#### Your task
The full listing below is to be written out exactly.

#### Data for analysis
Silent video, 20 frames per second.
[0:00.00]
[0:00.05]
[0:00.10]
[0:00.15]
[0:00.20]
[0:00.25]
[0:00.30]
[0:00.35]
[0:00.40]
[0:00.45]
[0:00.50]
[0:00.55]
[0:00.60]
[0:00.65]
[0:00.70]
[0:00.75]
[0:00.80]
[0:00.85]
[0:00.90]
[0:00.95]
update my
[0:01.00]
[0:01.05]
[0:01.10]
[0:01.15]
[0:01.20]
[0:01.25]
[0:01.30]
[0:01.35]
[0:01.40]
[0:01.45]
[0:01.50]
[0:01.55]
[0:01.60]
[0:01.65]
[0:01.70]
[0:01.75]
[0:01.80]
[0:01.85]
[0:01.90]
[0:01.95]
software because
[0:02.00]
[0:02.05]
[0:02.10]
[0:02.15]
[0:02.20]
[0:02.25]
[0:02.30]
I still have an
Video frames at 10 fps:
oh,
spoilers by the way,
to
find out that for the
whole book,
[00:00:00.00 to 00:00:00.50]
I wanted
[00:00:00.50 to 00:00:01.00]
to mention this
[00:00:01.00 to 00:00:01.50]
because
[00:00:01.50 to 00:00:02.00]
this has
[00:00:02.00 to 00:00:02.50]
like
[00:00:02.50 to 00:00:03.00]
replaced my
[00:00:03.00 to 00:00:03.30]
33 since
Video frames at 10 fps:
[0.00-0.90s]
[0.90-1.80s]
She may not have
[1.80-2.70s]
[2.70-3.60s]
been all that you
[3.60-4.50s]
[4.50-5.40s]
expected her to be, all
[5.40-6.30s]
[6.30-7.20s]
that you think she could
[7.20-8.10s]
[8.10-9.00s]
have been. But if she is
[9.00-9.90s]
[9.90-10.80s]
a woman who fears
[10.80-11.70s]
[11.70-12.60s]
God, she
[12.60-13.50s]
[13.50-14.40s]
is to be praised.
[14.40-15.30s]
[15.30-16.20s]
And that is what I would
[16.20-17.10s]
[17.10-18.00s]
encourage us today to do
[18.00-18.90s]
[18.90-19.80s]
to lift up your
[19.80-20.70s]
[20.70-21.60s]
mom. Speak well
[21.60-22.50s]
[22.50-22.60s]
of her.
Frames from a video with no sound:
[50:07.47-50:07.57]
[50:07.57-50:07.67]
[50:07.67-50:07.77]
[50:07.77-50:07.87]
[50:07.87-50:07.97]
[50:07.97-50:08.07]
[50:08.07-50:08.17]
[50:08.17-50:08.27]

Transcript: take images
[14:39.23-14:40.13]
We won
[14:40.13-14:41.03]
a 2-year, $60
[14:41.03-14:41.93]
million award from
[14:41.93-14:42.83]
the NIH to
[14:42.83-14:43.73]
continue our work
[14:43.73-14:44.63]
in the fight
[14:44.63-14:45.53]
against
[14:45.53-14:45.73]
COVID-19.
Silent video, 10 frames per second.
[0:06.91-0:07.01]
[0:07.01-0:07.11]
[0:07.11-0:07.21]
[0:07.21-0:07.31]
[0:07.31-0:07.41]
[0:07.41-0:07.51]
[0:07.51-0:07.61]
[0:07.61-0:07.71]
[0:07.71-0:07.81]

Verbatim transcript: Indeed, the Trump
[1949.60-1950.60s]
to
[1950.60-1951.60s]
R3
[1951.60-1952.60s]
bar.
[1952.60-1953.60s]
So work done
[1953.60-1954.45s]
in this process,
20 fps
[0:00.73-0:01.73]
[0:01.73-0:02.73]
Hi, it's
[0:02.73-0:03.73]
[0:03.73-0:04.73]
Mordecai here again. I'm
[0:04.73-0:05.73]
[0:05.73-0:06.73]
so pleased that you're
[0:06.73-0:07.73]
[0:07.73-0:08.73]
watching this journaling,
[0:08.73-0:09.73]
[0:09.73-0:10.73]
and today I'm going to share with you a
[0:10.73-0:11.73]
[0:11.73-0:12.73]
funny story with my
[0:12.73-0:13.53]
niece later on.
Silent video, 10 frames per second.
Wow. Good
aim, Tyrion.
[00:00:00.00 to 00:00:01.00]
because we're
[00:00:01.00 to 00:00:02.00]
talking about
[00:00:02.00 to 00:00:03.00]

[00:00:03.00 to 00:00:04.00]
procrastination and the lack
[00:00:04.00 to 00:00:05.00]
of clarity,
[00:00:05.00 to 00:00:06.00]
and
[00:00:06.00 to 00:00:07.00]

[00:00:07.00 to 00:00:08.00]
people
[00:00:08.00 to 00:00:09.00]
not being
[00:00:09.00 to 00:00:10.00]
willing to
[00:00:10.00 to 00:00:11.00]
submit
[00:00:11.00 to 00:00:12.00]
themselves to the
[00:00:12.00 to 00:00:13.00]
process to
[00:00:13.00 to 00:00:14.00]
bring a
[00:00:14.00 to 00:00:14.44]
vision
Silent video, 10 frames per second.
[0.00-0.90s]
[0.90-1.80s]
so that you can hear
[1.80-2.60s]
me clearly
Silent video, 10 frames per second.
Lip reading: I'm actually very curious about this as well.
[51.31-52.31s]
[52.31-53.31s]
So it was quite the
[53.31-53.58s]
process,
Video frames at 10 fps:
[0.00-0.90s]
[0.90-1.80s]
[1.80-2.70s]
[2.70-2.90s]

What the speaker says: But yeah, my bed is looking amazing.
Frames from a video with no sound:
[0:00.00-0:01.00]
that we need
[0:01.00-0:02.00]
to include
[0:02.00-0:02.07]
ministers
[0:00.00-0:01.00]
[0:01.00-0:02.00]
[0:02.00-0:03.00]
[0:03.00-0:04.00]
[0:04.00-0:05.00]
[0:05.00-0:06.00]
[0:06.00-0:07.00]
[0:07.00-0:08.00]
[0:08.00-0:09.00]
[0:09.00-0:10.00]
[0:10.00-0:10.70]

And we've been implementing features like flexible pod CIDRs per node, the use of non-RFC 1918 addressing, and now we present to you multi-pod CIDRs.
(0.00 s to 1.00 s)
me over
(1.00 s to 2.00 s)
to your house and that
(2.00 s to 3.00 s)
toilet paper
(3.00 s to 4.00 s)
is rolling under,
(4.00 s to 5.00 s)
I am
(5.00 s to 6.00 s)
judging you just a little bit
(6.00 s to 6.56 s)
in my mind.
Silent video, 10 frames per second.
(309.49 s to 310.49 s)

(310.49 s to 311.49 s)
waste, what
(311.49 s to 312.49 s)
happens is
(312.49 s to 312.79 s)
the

#### Exercise output
Silent video, 20 frames per second.
[0:00.00]
[0:00.05]
[0:00.10]
[0:00.15]
[0:00.20]
[0:00.25]
[0:00.30]
[0:00.35]
[0:00.40]
[0:00.45]
[0:00.50]
[0:00.55]
[0:00.60]
[0:00.65]
[0:00.70]
[0:00.75]
[0:00.80]
[0:00.85]
[0:00.90]
[0:00.95]
update my
[0:01.00]
[0:01.05]
[0:01.10]
[0:01.15]
[0:01.20]
[0:01.25]
[0:01.30]
[0:01.35]
[0:01.40]
[0:01.45]
[0:01.50]
[0:01.55]
[0:01.60]
[0:01.65]
[0:01.70]
[0:01.75]
[0:01.80]
[0:01.85]
[0:01.90]
[0:01.95]
software because
[0:02.00]
[0:02.05]
[0:02.10]
[0:02.15]
[0:02.20]
[0:02.25]
[0:02.30]
I still have an
Video frames at 10 fps:
oh,
spoilers by the way,
to
find out that for the
whole book,
[00:00:00.00 to 00:00:00.50]
I wanted
[00:00:00.50 to 00:00:01.00]
to mention this
[00:00:01.00 to 00:00:01.50]
because
[00:00:01.50 to 00:00:02.00]
this has
[00:00:02.00 to 00:00:02.50]
like
[00:00:02.50 to 00:00:03.00]
replaced my
[00:00:03.00 to 00:00:03.30]
33 since
Video frames at 10 fps:
[0.00-0.90s]
[0.90-1.80s]
She may not have
[1.80-2.70s]
[2.70-3.60s]
been all that you
[3.60-4.50s]
[4.50-5.40s]
expected her to be, all
[5.40-6.30s]
[6.30-7.20s]
that you think she could
[7.20-8.10s]
[8.10-9.00s]
have been. But if she is
[9.00-9.90s]
[9.90-10.80s]
a woman who fears
[10.80-11.70s]
[11.70-12.60s]
God, she
[12.60-13.50s]
[13.50-14.40s]
is to be praised.
[14.40-15.30s]
[15.30-16.20s]
And that is what I would
[16.20-17.10s]
[17.10-18.00s]
encourage us today to do
[18.00-18.90s]
[18.90-19.80s]
to lift up your
[19.80-20.70s]
[20.70-21.60s]
mom. Speak well
[21.60-22.50s]
[22.50-22.60s]
of her.
Frames from a video with no sound:
[50:07.47-50:07.57]
[50:07.57-50:07.67]
[50:07.67-50:07.77]
[50:07.77-50:07.87]
[50:07.87-50:07.97]
[50:07.97-50:08.07]
[50:08.07-50:08.17]
[50:08.17-50:08.27]

Transcript: take images
[14:39.23-14:40.13]
We won
[14:40.13-14:41.03]
a 2-year, $60
[14:41.03-14:41.93]
million award from
[14:41.93-14:42.83]
the NIH to
[14:42.83-14:43.73]
continue our work
[14:43.73-14:44.63]
in the fight
[14:44.63-14:45.53]
against
[14:45.53-14:45.73]
COVID-19.
Silent video, 10 frames per second.
[0:06.91-0:07.01]
[0:07.01-0:07.11]
[0:07.11-0:07.21]
[0:07.21-0:07.31]
[0:07.31-0:07.41]
[0:07.41-0:07.51]
[0:07.51-0:07.61]
[0:07.61-0:07.71]
[0:07.71-0:07.81]

Verbatim transcript: Indeed, the Trump
[1949.60-1950.60s]
to
[1950.60-1951.60s]
R3
[1951.60-1952.60s]
bar.
[1952.60-1953.60s]
So work done
[1953.60-1954.45s]
in this process,
20 fps
[0:00.73-0:01.73]
[0:01.73-0:02.73]
Hi, it's
[0:02.73-0:03.73]
[0:03.73-0:04.73]
Mordecai here again. I'm
[0:04.73-0:05.73]
[0:05.73-0:06.73]
so pleased that you're
[0:06.73-0:07.73]
[0:07.73-0:08.73]
watching this journaling,
[0:08.73-0:09.73]
[0:09.73-0:10.73]
and today I'm going to share with you a
[0:10.73-0:11.73]
[0:11.73-0:12.73]
funny story with my
[0:12.73-0:13.53]
niece later on.
Silent video, 10 frames per second.
Wow. Good
aim, Tyrion.
[00:00:00.00 to 00:00:01.00]
because we're
[00:00:01.00 to 00:00:02.00]
talking about
[00:00:02.00 to 00:00:03.00]

[00:00:03.00 to 00:00:04.00]
procrastination and the lack
[00:00:04.00 to 00:00:05.00]
of clarity,
[00:00:05.00 to 00:00:06.00]
and
[00:00:06.00 to 00:00:07.00]

[00:00:07.00 to 00:00:08.00]
people
[00:00:08.00 to 00:00:09.00]
not being
[00:00:09.00 to 00:00:10.00]
willing to
[00:00:10.00 to 00:00:11.00]
submit
[00:00:11.00 to 00:00:12.00]
themselves to the
[00:00:12.00 to 00:00:13.00]
process to
[00:00:13.00 to 00:00:14.00]
bring a
[00:00:14.00 to 00:00:14.44]
vision
Silent video, 10 frames per second.
[0.00-0.90s]
[0.90-1.80s]
so that you can hear
[1.80-2.60s]
me clearly
Silent video, 10 frames per second.
Lip reading: I'm actually very curious about this as well.
[51.31-52.31s]
[52.31-53.31s]
So it was quite the
[53.31-53.58s]
process,
Video frames at 10 fps:
[0.00-0.90s]
[0.90-1.80s]
[1.80-2.70s]
[2.70-2.90s]

What the speaker says: But yeah, my bed is looking amazing.
Frames from a video with no sound:
[0:00.00-0:01.00]
that we need
[0:01.00-0:02.00]
to include
[0:02.00-0:02.07]
ministers
[0:00.00-0:01.00]
[0:01.00-0:02.00]
[0:02.00-0:03.00]
[0:03.00-0:04.00]
[0:04.00-0:05.00]
[0:05.00-0:06.00]
[0:06.00-0:07.00]
[0:07.00-0:08.00]
[0:08.00-0:09.00]
[0:09.00-0:10.00]
[0:10.00-0:10.70]

And we've been implementing features like flexible pod CIDRs per node, the use of non-RFC 1918 addressing, and now we present to you multi-pod CIDRs.
(0.00 s to 1.00 s)
me over
(1.00 s to 2.00 s)
to your house and that
(2.00 s to 3.00 s)
toilet paper
(3.00 s to 4.00 s)
is rolling under,
(4.00 s to 5.00 s)
I am
(5.00 s to 6.00 s)
judging you just a little bit
(6.00 s to 6.56 s)
in my mind.
Silent video, 10 frames per second.
(309.49 s to 310.49 s)

(310.49 s to 311.49 s)
waste, what
(311.49 s to 312.49 s)
happens is
(312.49 s to 312.79 s)
the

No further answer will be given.